The world's largest producer of canned tuna said its net profit came in at 6.02 billion baht (S$251.89 million) in 2017, beating expectations of 5.8 billion baht in a Reuters survey of 12 analysts.

Sales in 2017 came in at 136.5 billion baht, up 1.6 percent from 5.3 billion baht a year ago.

"Growth was mainly organic and driven by product repricing," Thai Union said.

The company targets a sales growth of 5 per cent this year.

Gross profit margin fell to 13.3 per cent in 2017 from 14.8 per cent a year ago, as tuna prices rose 30 per cent from a year earlier. The company targets a gross profit margin of below 15 per cent this year.

Europe and North America accounted for 70 per cent of the revenue, while contribution from emerging markets, including China, grew in line with strategy to expand contribution from Asia.

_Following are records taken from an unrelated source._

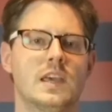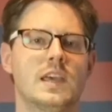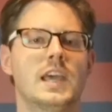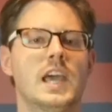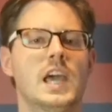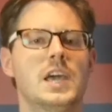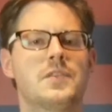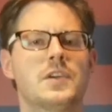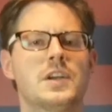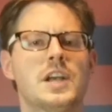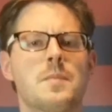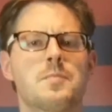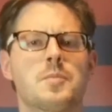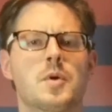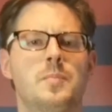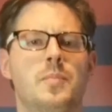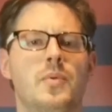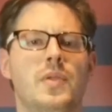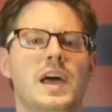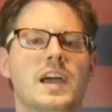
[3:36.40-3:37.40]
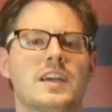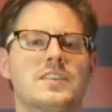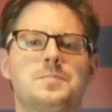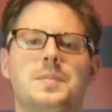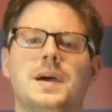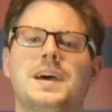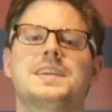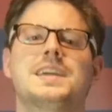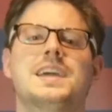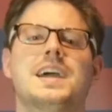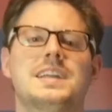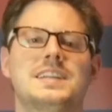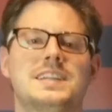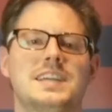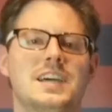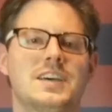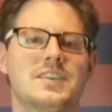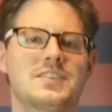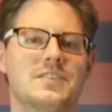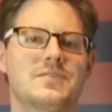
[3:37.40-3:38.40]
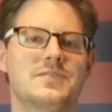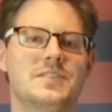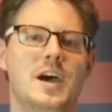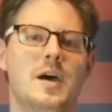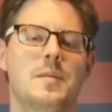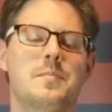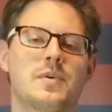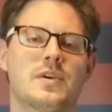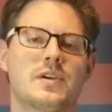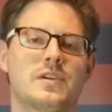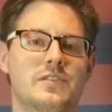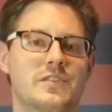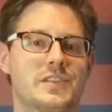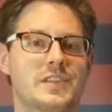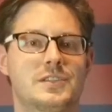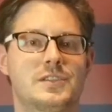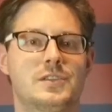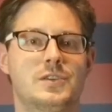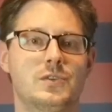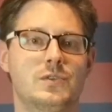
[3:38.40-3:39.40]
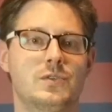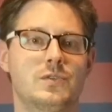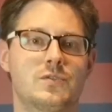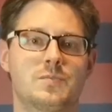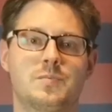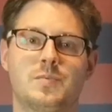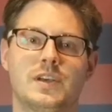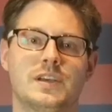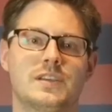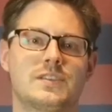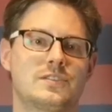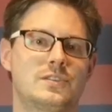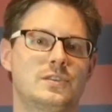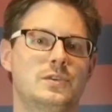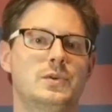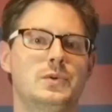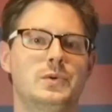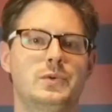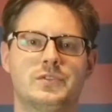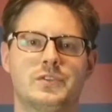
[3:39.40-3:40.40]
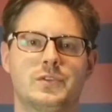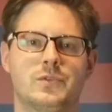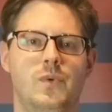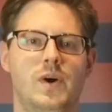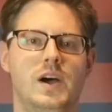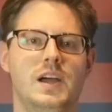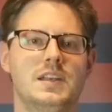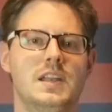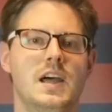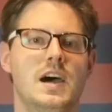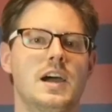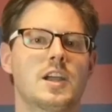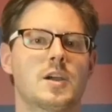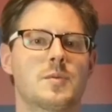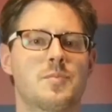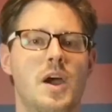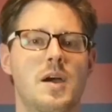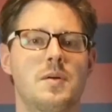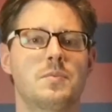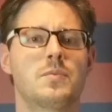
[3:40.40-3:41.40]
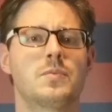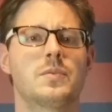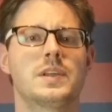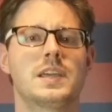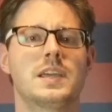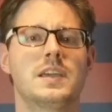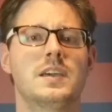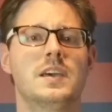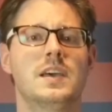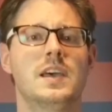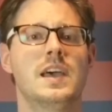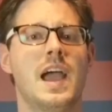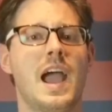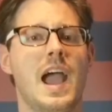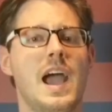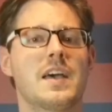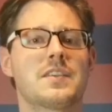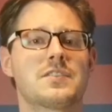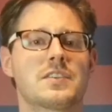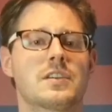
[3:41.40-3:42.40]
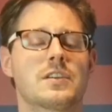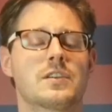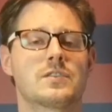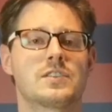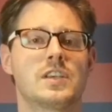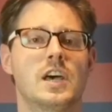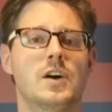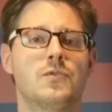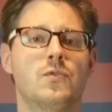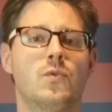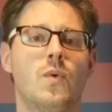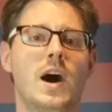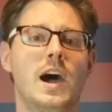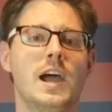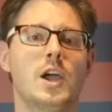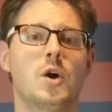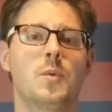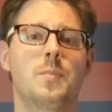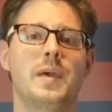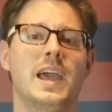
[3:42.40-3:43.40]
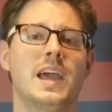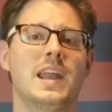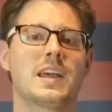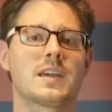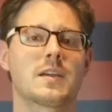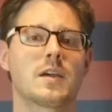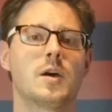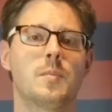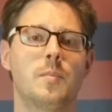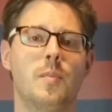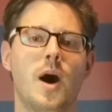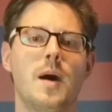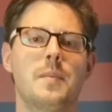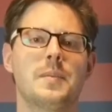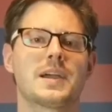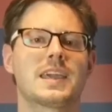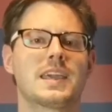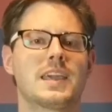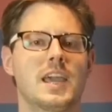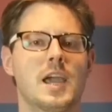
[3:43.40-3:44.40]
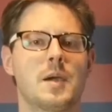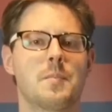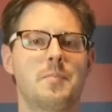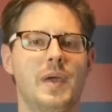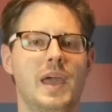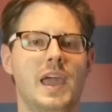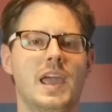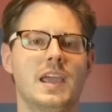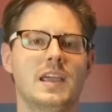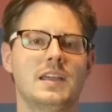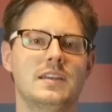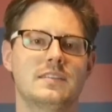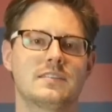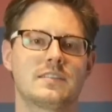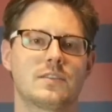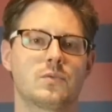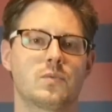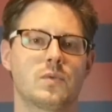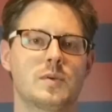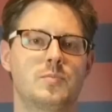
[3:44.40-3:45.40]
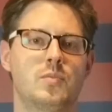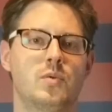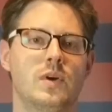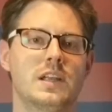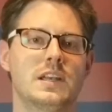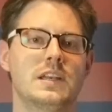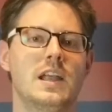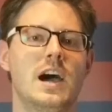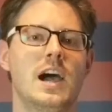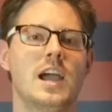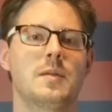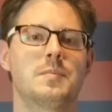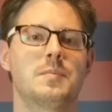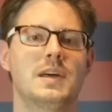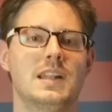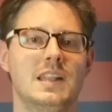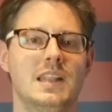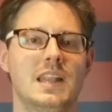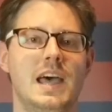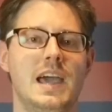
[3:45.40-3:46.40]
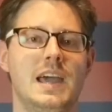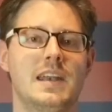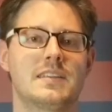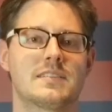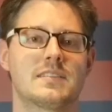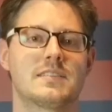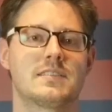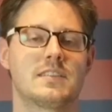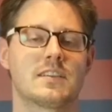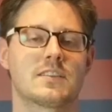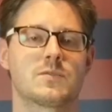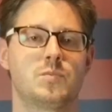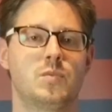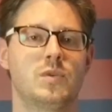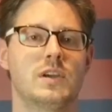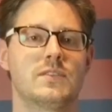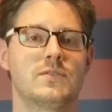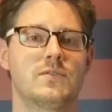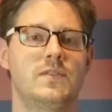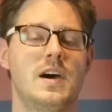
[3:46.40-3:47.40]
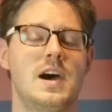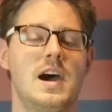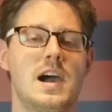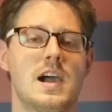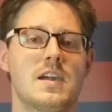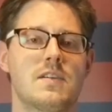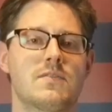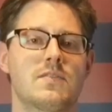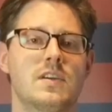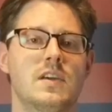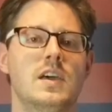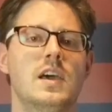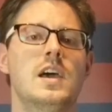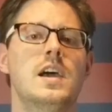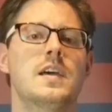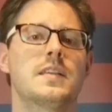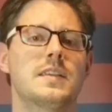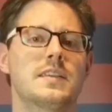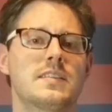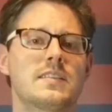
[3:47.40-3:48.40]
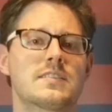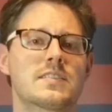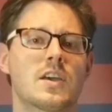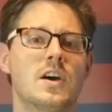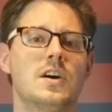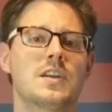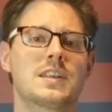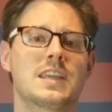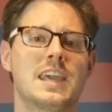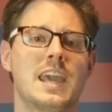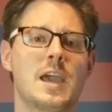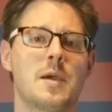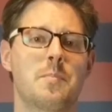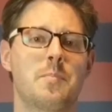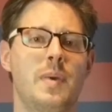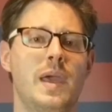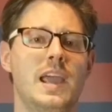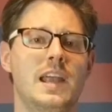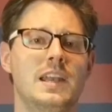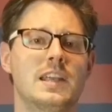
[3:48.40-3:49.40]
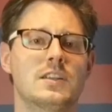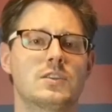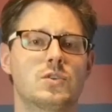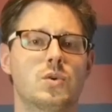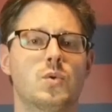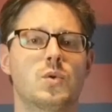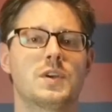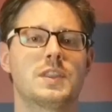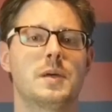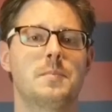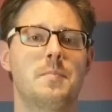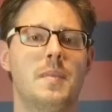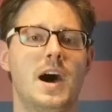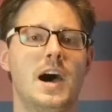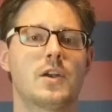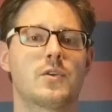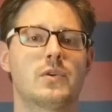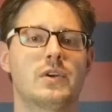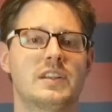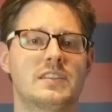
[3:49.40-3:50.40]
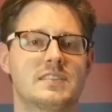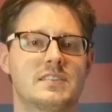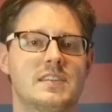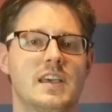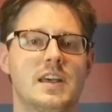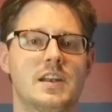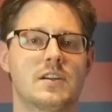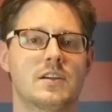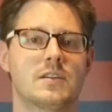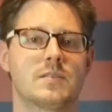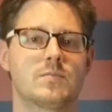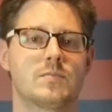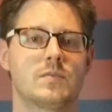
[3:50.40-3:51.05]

If you're not perplexed by the ideas of numbers, the 2s plus 2s and whatnot, you're probably asking yourself why Obama campaigned as a 3.9 but led as a 6.5. This is called campaigning toward the moderate center.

Thai Union cited international regulation that could ban seafood trade as a potential risk factor. The European Union in 2015 threatened to ban fish imports from Thailand unless it cleans up the industry.

A rise in raw material costs and appreciation of the baht against major currencies were a challenge in 2017, the company said in a statement.

The pressure on prices have subsided as tuna rates dropped since the fourth quarter, Chief Executive Thiraphong Chansiri said in a statement.

The canned tuna producer planned capital expenditure of around 4.8 billion baht and dividend payout of at least 50 per cent this year.